On an Indian summer afternoon, Ivan and I were riding with Dimma in her Cadillac to the Mann Farm for the annual Democratic picnic. Dimma was going to support John F. Kennedy for president in the upcoming election, because he “has class, and is smart, and he’s wealthy, so he won’t be using the presidency to make money,” but I thought that she really liked him because he was young and handsome and had a glamorous wife who wore French clothes. I didn’t blame her.
As we were traveling out Wisconsin Avenue, suddenly cars were pulling over and people were spilling onto the median. Dimma said excitedly, “Boys! It must be Eisenhower coming back from Camp David!” She pulled over and we joined everyone. Rolling very slowly toward us was a convertible limousine. In the backseat sat two old guys with bald heads: Ike and Nikita.
People were shouting and waving, and then there they were, next to us. We were so close to Khrushchev we could see the warts on his face. Ivan shouted, “Dasvidaniya!” The potato face turned, and he smiled and waved to Ivan.
I yelled, “Khrushchev waved at you!” Ivan beamed, the first happy smile I’d seen from him in forever.
We were so excited and so was Dimma, but I couldn’t understand exactly why—wasn’t this America’s greatest enemy? Returning to the Caddy, Dimma said, “Well, wasn’t that something! I’m so glad you boys got to see them!”

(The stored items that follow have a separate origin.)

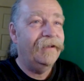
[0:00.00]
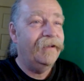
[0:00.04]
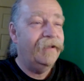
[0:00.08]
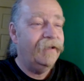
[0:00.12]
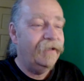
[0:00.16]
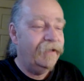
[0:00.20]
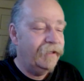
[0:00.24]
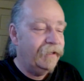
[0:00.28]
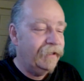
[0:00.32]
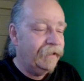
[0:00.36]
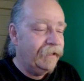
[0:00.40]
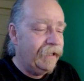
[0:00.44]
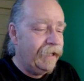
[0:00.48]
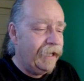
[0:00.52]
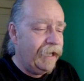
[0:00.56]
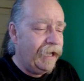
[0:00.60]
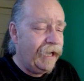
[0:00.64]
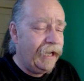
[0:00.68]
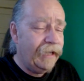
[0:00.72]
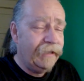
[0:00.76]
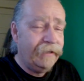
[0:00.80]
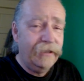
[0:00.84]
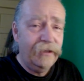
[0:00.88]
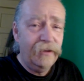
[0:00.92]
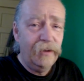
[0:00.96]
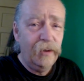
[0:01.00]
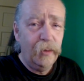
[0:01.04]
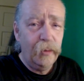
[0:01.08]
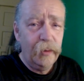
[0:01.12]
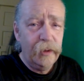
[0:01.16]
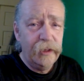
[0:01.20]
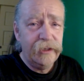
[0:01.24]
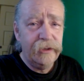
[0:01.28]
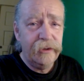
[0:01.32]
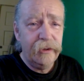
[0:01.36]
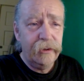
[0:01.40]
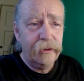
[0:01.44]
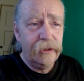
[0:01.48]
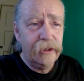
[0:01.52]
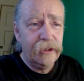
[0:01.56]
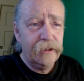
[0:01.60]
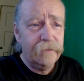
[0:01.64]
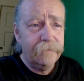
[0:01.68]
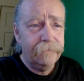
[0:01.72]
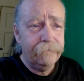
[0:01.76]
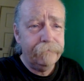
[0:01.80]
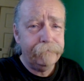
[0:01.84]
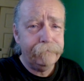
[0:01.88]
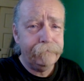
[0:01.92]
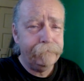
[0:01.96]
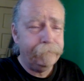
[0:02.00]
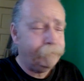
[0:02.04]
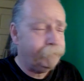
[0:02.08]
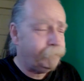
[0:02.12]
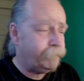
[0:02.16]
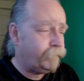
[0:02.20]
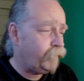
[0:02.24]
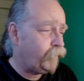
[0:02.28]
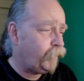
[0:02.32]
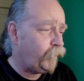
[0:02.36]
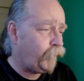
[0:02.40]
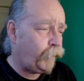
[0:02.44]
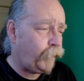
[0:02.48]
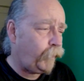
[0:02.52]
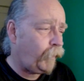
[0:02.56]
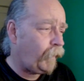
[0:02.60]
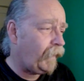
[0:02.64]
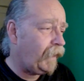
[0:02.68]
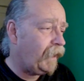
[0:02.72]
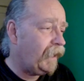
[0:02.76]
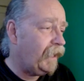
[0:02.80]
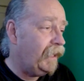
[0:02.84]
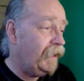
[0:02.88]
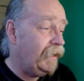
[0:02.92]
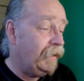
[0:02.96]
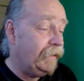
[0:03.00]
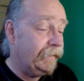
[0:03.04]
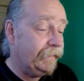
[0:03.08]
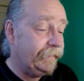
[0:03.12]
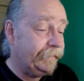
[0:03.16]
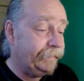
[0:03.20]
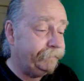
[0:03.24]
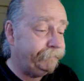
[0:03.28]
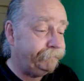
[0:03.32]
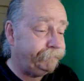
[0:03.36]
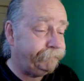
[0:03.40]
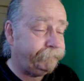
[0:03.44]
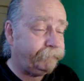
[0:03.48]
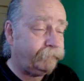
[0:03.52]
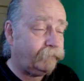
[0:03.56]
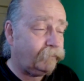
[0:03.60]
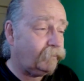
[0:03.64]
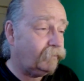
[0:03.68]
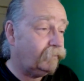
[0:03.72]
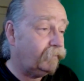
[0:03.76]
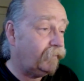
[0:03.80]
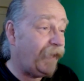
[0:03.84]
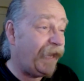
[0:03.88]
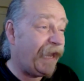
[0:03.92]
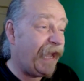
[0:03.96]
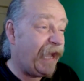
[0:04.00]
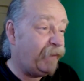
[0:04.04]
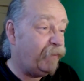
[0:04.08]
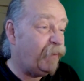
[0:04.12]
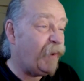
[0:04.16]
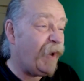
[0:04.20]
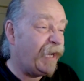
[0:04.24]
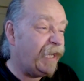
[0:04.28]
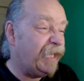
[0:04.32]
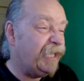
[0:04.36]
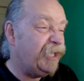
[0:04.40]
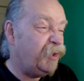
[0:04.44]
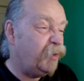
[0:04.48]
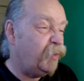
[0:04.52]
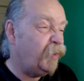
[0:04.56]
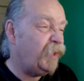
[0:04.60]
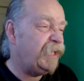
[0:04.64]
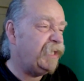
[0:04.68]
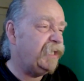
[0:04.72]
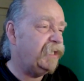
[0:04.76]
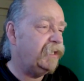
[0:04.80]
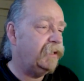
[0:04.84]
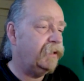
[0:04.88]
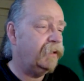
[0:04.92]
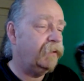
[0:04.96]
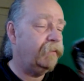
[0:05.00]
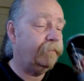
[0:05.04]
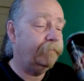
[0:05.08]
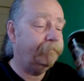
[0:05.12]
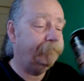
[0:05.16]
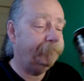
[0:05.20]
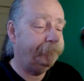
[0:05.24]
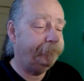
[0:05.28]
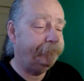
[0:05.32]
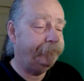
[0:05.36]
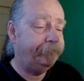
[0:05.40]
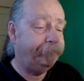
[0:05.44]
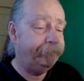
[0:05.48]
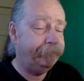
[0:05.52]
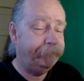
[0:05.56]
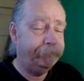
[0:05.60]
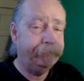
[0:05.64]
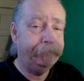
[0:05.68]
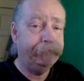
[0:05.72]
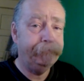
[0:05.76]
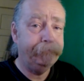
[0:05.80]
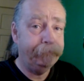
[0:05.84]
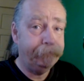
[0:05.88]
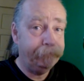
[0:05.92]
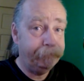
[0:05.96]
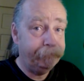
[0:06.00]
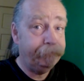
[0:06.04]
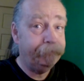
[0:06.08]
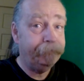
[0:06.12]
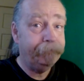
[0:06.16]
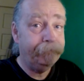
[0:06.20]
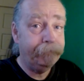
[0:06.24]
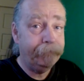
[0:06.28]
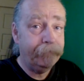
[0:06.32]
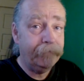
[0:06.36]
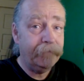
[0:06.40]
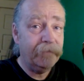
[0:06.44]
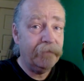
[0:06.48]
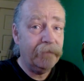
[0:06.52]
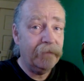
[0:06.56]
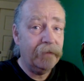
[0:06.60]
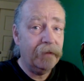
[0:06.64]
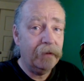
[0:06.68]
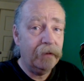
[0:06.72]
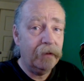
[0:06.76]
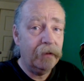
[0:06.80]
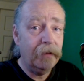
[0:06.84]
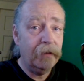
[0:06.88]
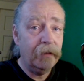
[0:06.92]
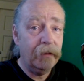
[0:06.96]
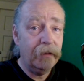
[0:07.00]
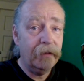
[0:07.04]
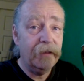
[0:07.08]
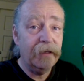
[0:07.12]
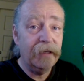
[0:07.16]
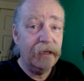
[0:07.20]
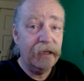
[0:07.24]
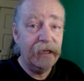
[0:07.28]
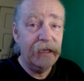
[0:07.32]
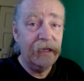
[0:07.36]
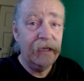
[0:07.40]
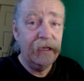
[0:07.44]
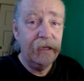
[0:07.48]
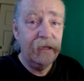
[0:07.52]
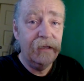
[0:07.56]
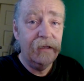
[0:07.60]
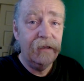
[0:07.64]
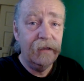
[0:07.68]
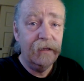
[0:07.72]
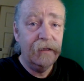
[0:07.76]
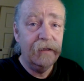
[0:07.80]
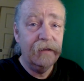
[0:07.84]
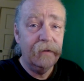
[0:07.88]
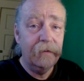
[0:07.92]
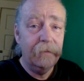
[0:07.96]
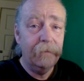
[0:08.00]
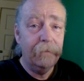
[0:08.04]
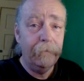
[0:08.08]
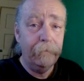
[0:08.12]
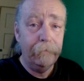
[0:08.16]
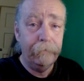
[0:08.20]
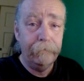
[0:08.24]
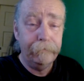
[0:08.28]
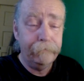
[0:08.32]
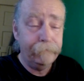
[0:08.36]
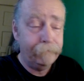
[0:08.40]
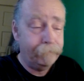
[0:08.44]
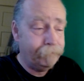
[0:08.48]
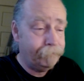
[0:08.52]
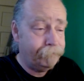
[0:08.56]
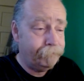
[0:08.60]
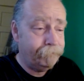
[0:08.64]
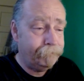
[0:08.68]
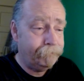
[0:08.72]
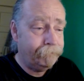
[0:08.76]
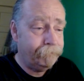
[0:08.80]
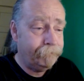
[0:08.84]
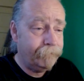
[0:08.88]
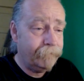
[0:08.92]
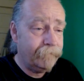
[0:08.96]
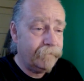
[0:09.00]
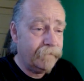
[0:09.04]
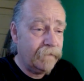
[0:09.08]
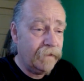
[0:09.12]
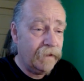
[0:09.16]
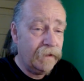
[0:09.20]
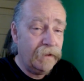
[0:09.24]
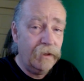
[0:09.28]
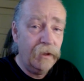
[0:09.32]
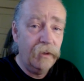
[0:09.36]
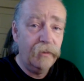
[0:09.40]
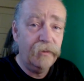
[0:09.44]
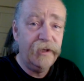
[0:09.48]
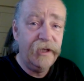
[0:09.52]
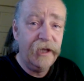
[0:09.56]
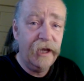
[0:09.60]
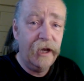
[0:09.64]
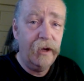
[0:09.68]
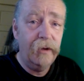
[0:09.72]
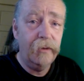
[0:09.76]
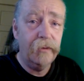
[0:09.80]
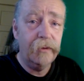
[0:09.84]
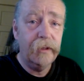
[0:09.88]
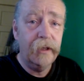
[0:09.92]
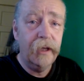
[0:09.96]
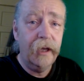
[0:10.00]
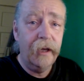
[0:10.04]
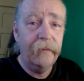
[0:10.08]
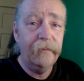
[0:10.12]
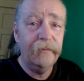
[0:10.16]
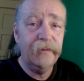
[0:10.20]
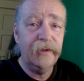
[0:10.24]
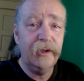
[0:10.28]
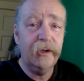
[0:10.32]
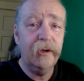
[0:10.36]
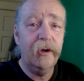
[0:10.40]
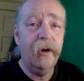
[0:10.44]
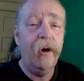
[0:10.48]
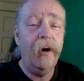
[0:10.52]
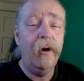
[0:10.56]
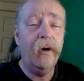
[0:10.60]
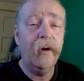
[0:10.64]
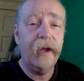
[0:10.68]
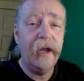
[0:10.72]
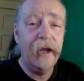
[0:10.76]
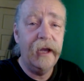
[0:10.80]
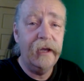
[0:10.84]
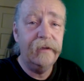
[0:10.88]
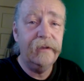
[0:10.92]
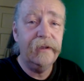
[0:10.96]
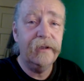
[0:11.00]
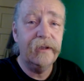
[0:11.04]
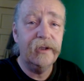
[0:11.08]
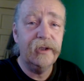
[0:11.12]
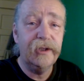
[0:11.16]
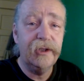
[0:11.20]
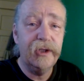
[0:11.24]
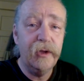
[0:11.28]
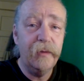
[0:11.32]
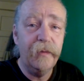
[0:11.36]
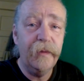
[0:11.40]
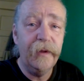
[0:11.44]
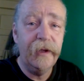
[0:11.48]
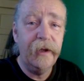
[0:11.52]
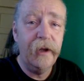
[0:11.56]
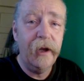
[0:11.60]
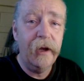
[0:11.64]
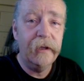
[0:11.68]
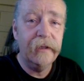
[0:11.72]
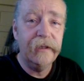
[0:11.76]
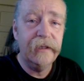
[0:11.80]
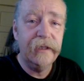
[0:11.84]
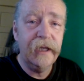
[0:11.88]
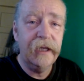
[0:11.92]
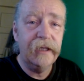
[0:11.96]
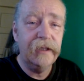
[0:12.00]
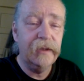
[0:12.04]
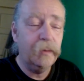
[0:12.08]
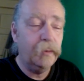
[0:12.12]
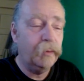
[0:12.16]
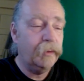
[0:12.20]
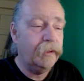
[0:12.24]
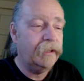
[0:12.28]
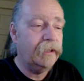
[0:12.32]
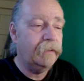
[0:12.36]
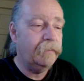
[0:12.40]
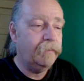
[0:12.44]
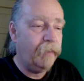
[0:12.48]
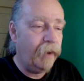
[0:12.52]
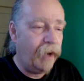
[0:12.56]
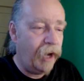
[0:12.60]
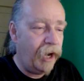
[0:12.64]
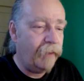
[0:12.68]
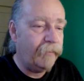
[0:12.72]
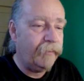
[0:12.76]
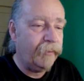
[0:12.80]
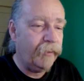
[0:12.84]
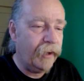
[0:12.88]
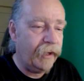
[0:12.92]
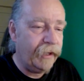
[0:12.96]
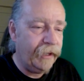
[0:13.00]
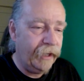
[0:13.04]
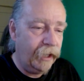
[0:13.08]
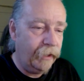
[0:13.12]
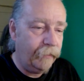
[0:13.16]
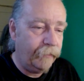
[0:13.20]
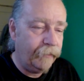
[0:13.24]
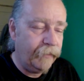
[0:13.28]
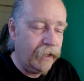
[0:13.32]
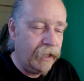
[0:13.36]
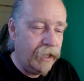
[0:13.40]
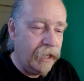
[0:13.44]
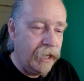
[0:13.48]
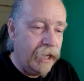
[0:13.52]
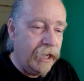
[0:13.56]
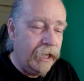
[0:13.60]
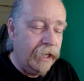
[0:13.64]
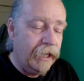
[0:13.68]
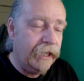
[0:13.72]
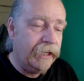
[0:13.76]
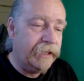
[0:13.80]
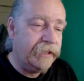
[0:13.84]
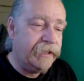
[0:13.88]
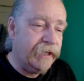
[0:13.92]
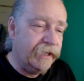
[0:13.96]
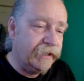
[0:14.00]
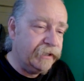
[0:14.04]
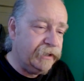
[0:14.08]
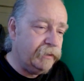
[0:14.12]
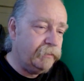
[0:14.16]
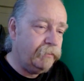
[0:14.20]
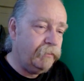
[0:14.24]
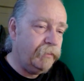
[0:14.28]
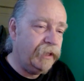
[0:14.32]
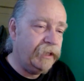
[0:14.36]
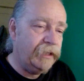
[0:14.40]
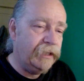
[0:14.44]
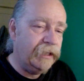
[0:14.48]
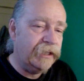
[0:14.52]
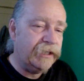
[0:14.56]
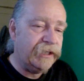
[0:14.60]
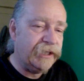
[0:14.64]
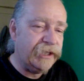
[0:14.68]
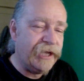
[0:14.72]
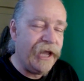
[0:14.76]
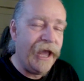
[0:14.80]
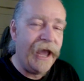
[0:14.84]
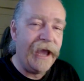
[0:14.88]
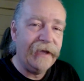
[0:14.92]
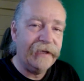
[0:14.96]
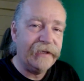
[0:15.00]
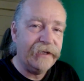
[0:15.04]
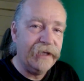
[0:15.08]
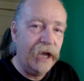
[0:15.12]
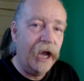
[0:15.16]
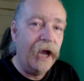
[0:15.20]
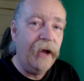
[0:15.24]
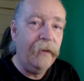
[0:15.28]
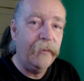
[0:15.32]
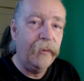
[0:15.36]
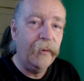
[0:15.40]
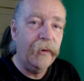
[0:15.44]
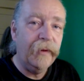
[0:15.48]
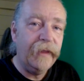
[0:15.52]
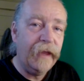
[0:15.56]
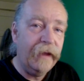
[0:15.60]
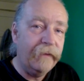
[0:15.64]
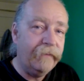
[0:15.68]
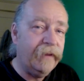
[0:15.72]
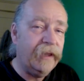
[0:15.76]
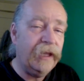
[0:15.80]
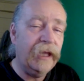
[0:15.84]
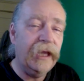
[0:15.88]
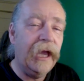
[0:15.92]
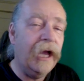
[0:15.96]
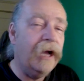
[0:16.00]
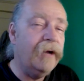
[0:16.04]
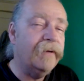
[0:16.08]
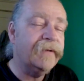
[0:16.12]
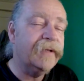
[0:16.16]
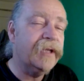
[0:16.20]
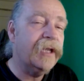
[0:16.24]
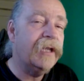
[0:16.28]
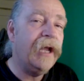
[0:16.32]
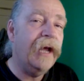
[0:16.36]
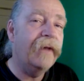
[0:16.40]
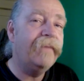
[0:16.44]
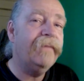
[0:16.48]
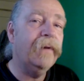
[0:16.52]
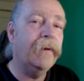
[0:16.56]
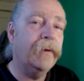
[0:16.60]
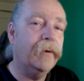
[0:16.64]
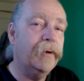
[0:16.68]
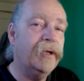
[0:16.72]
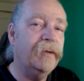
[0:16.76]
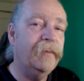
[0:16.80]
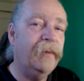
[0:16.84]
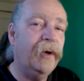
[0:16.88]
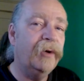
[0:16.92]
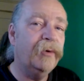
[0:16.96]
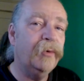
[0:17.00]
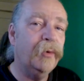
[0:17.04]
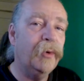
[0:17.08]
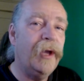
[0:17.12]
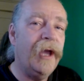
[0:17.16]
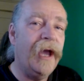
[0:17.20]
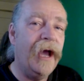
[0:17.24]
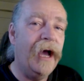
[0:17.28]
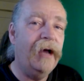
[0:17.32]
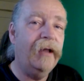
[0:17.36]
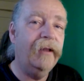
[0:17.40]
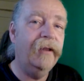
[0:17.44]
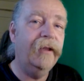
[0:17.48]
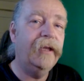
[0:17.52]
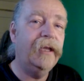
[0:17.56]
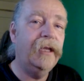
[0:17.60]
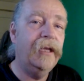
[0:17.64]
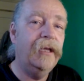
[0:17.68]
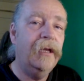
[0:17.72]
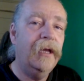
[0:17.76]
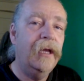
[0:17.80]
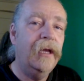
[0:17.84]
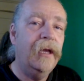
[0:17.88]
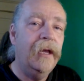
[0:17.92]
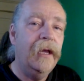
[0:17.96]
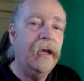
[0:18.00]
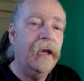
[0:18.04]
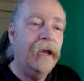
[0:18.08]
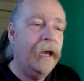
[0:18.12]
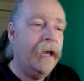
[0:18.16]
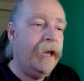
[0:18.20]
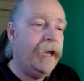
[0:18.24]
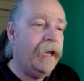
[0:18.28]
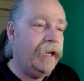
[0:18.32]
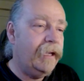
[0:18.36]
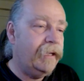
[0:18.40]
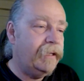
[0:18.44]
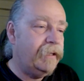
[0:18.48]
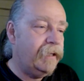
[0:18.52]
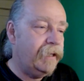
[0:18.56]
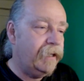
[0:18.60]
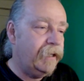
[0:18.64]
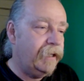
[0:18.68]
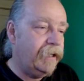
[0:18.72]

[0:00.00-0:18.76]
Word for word: because if he had, no he would have found, he would have run right into it. All you had to do was put CERN and alternate reality in a Google search, and it would have popped right up. No doubt. I'm sure all kinds of stupid nonsense would pop right up. It doesn't mean it stacks up with everything else that I've learned about reality and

I had a chance to quiz Brickie about the event that evening when we were in the kitchen having an early Bachelor Night. He hated Khrushchev, but admitted that seeing an important figure like that—two important figures—didn’t happen every day. “Whatever he is now, he was an ally and a war hero,” Brickie said, flipping our sizzling burgers. “One day you’ll be telling your grandchildren about it. If he hasn’t blown us up by then.”

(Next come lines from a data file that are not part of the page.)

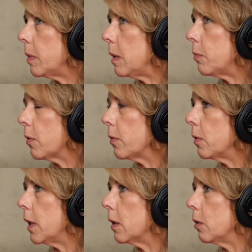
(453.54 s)
people
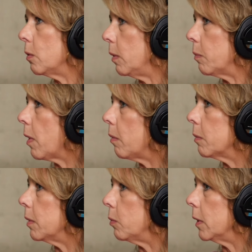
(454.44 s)
through there who we
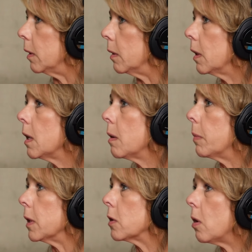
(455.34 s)
probably wouldn't.
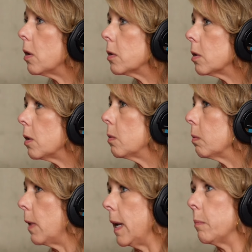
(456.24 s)
But it's also
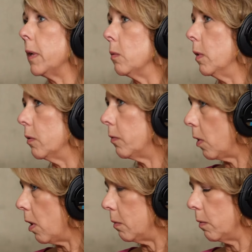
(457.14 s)
rampant with
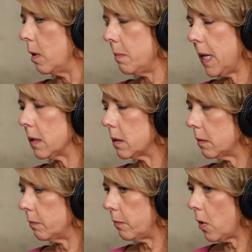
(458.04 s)
fraud,
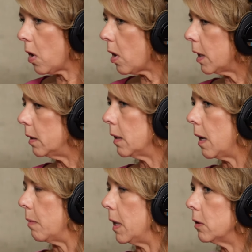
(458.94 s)
romance fraud,
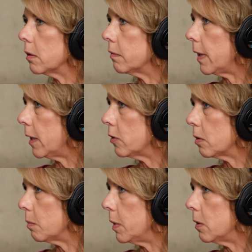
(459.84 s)
elder
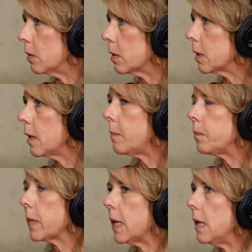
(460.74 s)
financial abuse,
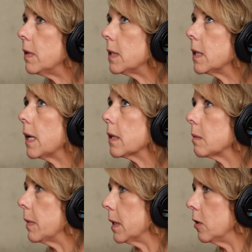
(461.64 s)
even
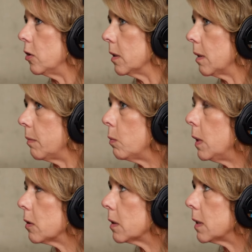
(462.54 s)
text messages. I mean,
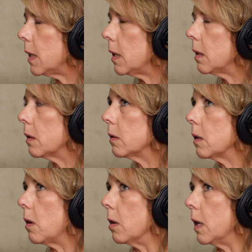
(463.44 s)
we are seeing
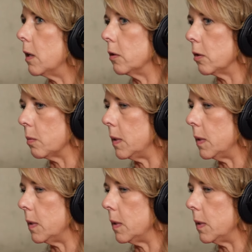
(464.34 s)
our elders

“Well, I won’t have children or grandchildren, b
ecause I’m not getting married.”
“Oh, I suspect you’ll change your mind about that.”
“I might have married Elena.” I think that was the first time I’d said her name since she’d died, and it gave me a pang. “But she’s the only one.”
“I can understand your feeling that way. Elena was a lovely woman.” Brickie was quiet for a minute. “She was…a complex person, John.”
“What do you mean?”
“That man who picked her up from your Fiesta? That was Camilo Cienfuegos, a dangerous Cuban revolutionary.”
“So?” Then Elena’s words popped out of my mouth: “Not everyone in Cuba is bad. They’re trying to help poor people there.”
“They’re Communists, John. And Elena helped them. She wasn’t just aiding refugees.”
This stunned me, as if he’d told me that Elena was an alien from Mars. “You mean…she was a spy?”
“Not exactly. She was…an agent of influence, entertaining foreign men who could give significant money to the revolutionary cause. She also entertained American officials who might tell her things—secrets—about our government, which she may then have passed on to people like Camilo Cienfuegos. She was probably going to be arrested before long. But this is America, not Russia, and you can’t just arrest people without probable cause.”
I said, “What do you mean—entertaining? Like at parties?”
“You’ll understand when you’re older.” That again. “And I want you to promise not to tell Ivan any of this. He doesn’t need to know. Or he may know already, poor boy. You need to know because I think you’re old enough to understand that people are not always what they seem. You musn’t be too trusting on the face of things.”
“That’s exactly what Elena told us.” I hated hearing all this, but couldn’t help asking, “What happened to the guy on the motorcycle?”